The University of Mississippi has long been a federally approved cannabis cultivator, providing cannabis and cannabinoids to researchers whose projects are greenlit by the National Institute on Drug Abuse (NIDA).

Now, armed with that experience and inspired by Mississippi’s recent efforts to legalize medical cannabis, the university’s School of Pharmacy is launching the National Center for Cannabis Research and Education (NCCRE), which will conduct scientific research, data analysis, education and training on the health effects of cannabis.

“In the past, we were fairly restricted because it was a federal program, very restricted to doing what they contracted with us to do,” Larry Walker, Ph.D., the center’s interim director, told Cannabis Business Times. “Over the years, we’ve generated a number of other research projects and we felt like it was maybe time to begin something separate from our NIDA-funded project that could do some research and education that might benefit the state.”

As state-level cannabis programs continue to gain momentum across the country, Walker and his team felt that other states could also benefit from the cannabis research the university would conduct and use it to help build their regulatory structures.

“Our interest would be from the scientific and health perspective, just to give them whatever information they might need to make a decision when they’re setting policy,” Walker said. “Many times, … different state programs are having to do it with relatively little background knowledge on the science side. … So, we just want to be able to provide them seminars, white papers, things that might help them in this.”

The NCCRE is currently looking to secure the funding and new hires necessary to launch its first studies. Initial research will look at how to deliver THC and other cannabinoids through different formulations, as well as how different products can target specific medical conditions.
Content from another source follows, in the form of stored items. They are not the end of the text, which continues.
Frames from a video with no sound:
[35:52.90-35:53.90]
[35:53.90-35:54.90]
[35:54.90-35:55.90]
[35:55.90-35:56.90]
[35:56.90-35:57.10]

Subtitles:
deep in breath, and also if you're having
“I’m hopeful that we’re going to be able to put together some selected clinical research studies, where we can actually do this in volunteers or in patients,” Walker said. “The idea there would be, if you’re trying to treat a certain disorder, what kind of drug levels do you need to deliver [and] for how long?”
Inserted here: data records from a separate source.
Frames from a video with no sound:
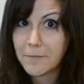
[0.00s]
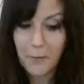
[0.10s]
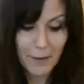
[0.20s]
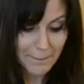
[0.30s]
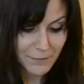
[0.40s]

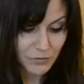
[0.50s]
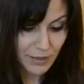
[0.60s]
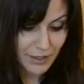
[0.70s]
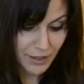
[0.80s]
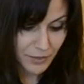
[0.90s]
Okay, so
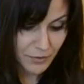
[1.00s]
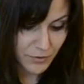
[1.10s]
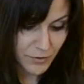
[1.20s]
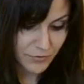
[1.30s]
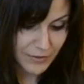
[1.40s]
here,
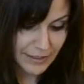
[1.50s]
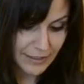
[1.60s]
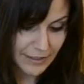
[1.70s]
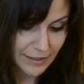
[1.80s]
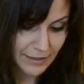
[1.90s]
no
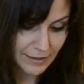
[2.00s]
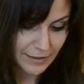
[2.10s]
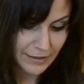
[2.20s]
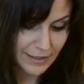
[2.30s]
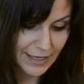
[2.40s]
finicky.
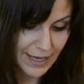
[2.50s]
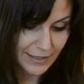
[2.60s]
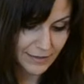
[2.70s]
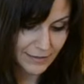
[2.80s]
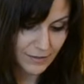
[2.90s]

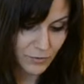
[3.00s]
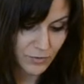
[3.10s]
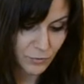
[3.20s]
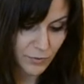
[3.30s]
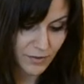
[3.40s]
Again, this
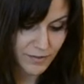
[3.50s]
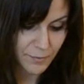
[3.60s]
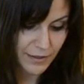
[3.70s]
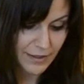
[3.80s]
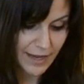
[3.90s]
one's a
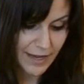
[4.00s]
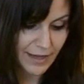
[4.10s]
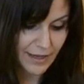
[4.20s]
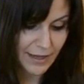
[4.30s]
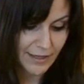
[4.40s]
recipe that
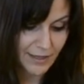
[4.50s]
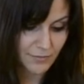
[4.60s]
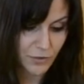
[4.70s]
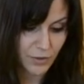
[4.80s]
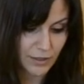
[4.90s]
I give
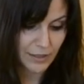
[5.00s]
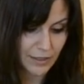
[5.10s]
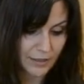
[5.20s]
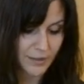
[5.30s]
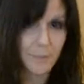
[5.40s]
you
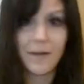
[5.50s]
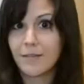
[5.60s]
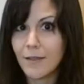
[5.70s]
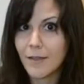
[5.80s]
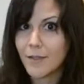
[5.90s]
the
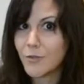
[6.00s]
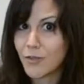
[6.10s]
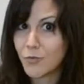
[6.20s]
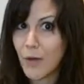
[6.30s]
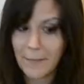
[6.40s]
basic, and you
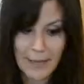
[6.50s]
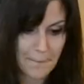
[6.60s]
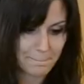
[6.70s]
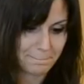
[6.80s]
can swap it out.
Specifically, the research will target what the outcomes are for certain diseases that are treated with cannabis-based medicine, looking at the benefits cannabis treatment can have on certain conditions, as well as any adverse effects that patients experience.

“We just want to be able to provide good science, education and training for people getting involved in the program, whether it be physicians, pharmacists, dispensary personnel or health department personnel,” Walker said. “[We want to provide] a better understanding about the chemistry [and] the pharmacology of cannabinoids.”

While the School of Pharmacy has board members who are interested in cannabis research and able to conduct some of the studies, Walker said the NCCRE is looking to hire additional personnel.

“We’re going to be looking for recruiting some leadership and at least having funding to be able to buy the time of the people at the university that are capable of doing this type of work,” he said.

Since the center is in the very beginning stages, Walker said the ultimate direction of the research will depend on many factors, including how much funding the center secures and whether the university decides to partner with cannabis companies on some of the research.

“I think there are a lot of companies that would like to work in some of these research areas, and we’re talking with some of them,” Walker said. “We’re really interested in just having good, science-based products studied and then available in the state programs.”